Bien qu’il ait également confirmé que le RTAF avait envoyé des représentants pour participer au dernier cycle, son influence au sein du processus reste incertaine. L’articulation la plus explicite du domaine spatial par le RTAF se trouve dans le Livre blanc 2020. Le plan des besoins à 10 ans du document [2020-2030]Cette section exprime son intention d’investir dans les capacités spatiales et la connaissance de la situation spatiale. Mais cela ne montre aucun signe d’évolution vers l’acquisition de la technologie chinoise.

En fait, le RTAF et le GISTDA ont tendance à rejeter la technologie chinoise au profit de la technologie occidentale. À titre d’exemple, le RTAF a signé un accord de coopération sur la connaissance de la situation spatiale avec le Commandement stratégique des États-Unis. Cela a jeté les bases d’une relation à long terme entre les deux pays grâce au partage d’informations.

À son tour, le GISTDA a promu le programme de bourses Discover Thailand’s Astronauts Scholarship Program du United States Space & Rocket Center – une bourse annuelle pour trois étudiants thaïlandais pour étudier à la National Aeronautics and Space Administration (NASA) – lors de la Thai Space Week 2019. Il s’agissait de la première exposition spatiale de Thaïlande . La Thai Space Week 2020 a été reportée en raison de la pandémie COVID-19. En outre, le Département de contrôle de la pollution du gouvernement royal thaïlandais, en partenariat avec GISTDA, faisait partie de l’équipe de développement du projet SERVIR – Mekong Air Quality Explorer de la NASA, qui a créé une application Web pour aider à atténuer l’impact de la pollution atmosphérique en Thaïlande.

Mais il est à craindre que le nouveau directeur exécutif, Pakorn Apaphant, signale un changement vers une nouvelle acceptation de la technologie satellitaire chinoise et des fournisseurs de services de lancement.
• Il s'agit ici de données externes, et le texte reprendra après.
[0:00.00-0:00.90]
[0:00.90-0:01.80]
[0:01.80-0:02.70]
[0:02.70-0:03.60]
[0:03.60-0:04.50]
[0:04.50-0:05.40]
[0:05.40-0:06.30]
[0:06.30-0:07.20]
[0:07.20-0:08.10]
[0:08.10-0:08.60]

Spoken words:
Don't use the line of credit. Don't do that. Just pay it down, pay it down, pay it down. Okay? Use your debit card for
Son arrivée intervient peu de temps après la promulgation de la loi sur l’organisation de l’attribution des fréquences radio et de la réglementation des services de télécommunications de radiodiffusion (n ° 3) (2019). Cela autorise les exploitations de satellites étrangers à fournir des services nationaux en libéralisant le lourd régime de concession de trois décennies.

Le colonel Setthapong Mali Suwan, vice-président des télécommunications au ministère de l’économie et de la société numériques, a exprimé publiquement cette préoccupation dans une interview enregistrée il y a plusieurs semaines. Il a déclaré que la Thaïlande devrait maintenir son rôle d’équilibrage traditionnel dans la concurrence sur les affaires spatiales entre les grandes puissances, sinon elle sera tenue de suivre des politiques dictées par d’autres États et qu’il est «  nécessaire de promouvoir de toute urgence le développement de la propre technologie spatiale du pays  ». pour éviter une perte de pouvoir de négociation.
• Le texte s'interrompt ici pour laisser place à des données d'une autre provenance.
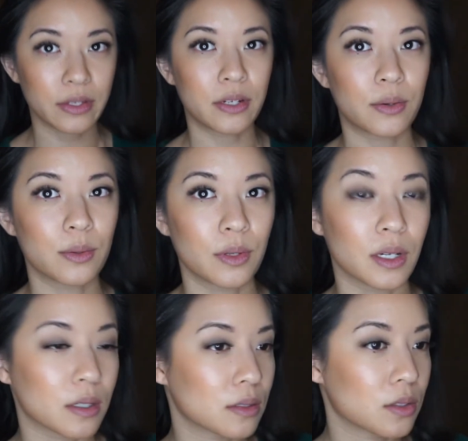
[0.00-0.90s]
They don't
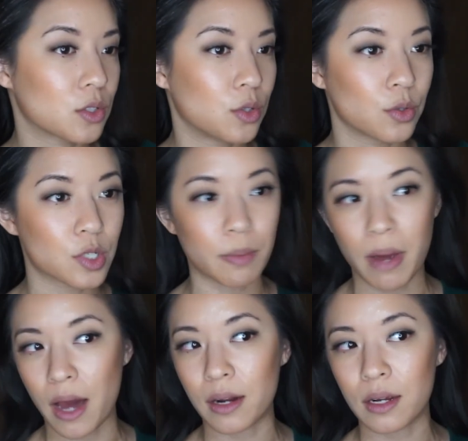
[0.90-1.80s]
look too
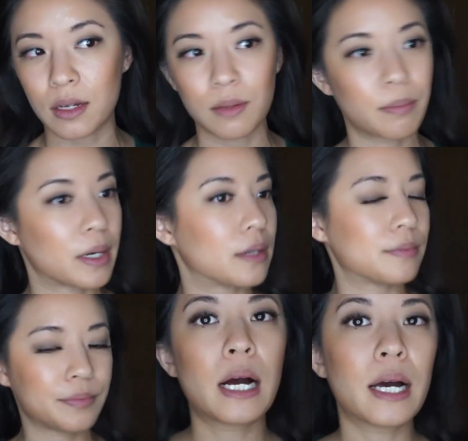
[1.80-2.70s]
dramatic, but
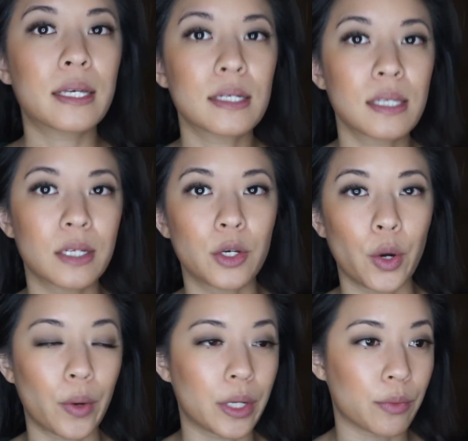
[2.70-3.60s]
I guess I could
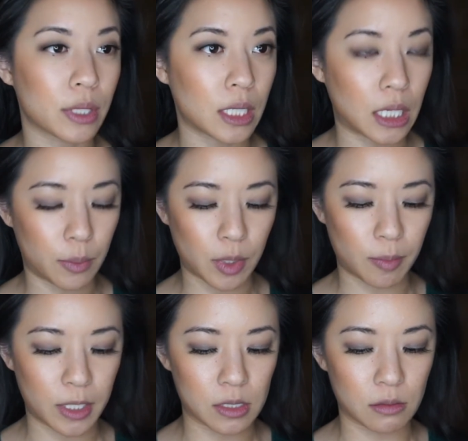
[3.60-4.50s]
go in with an eyebrow
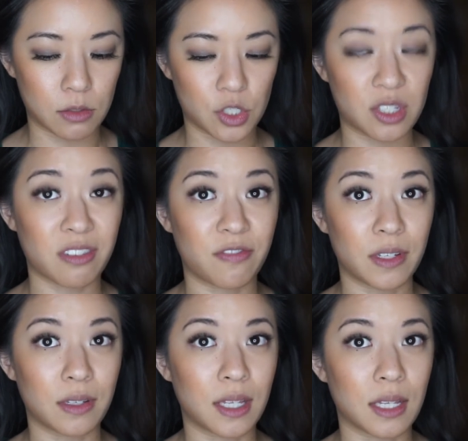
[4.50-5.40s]
pencil just to
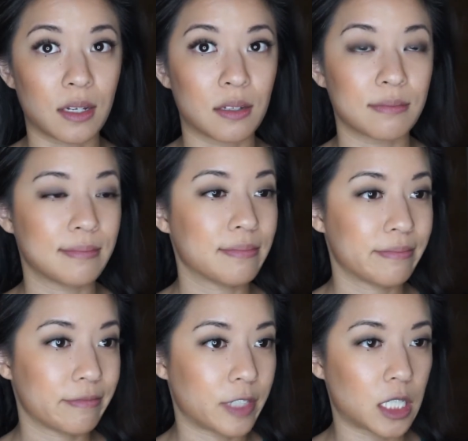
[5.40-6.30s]
fill in the
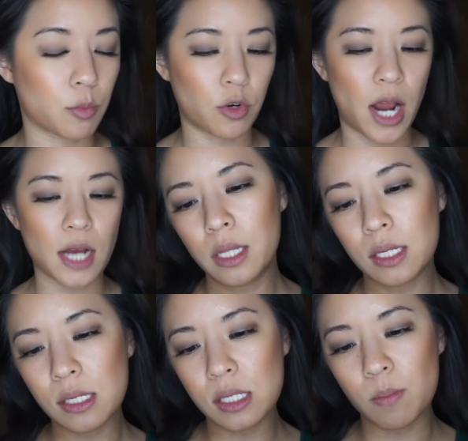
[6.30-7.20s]
random cracks.
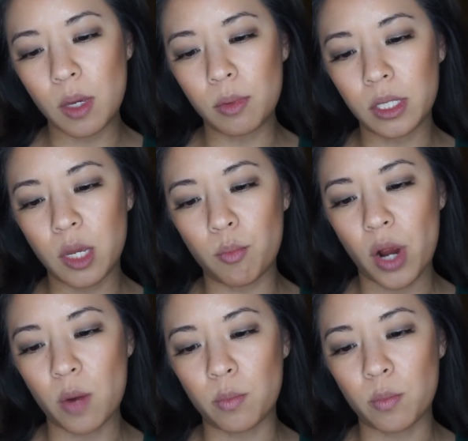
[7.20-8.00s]
This is the Maybelline Brow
Même si la ligne de tendance contemporaine de la coopération de défense sino-thaïlandaise est globale, le programme spatial de la Thaïlande n’a pas dérivé sur l’orbite de la Chine. Il y a des élites politiques au sein de la bureaucratie d’État thaïlandaise qui donnent encore l’espoir que le pays pourra, à terme, opérationnaliser avec succès une diplomatie multidirectionnelle.

Hadrien T Saperstein est chercheur au Centre Asie, Paris.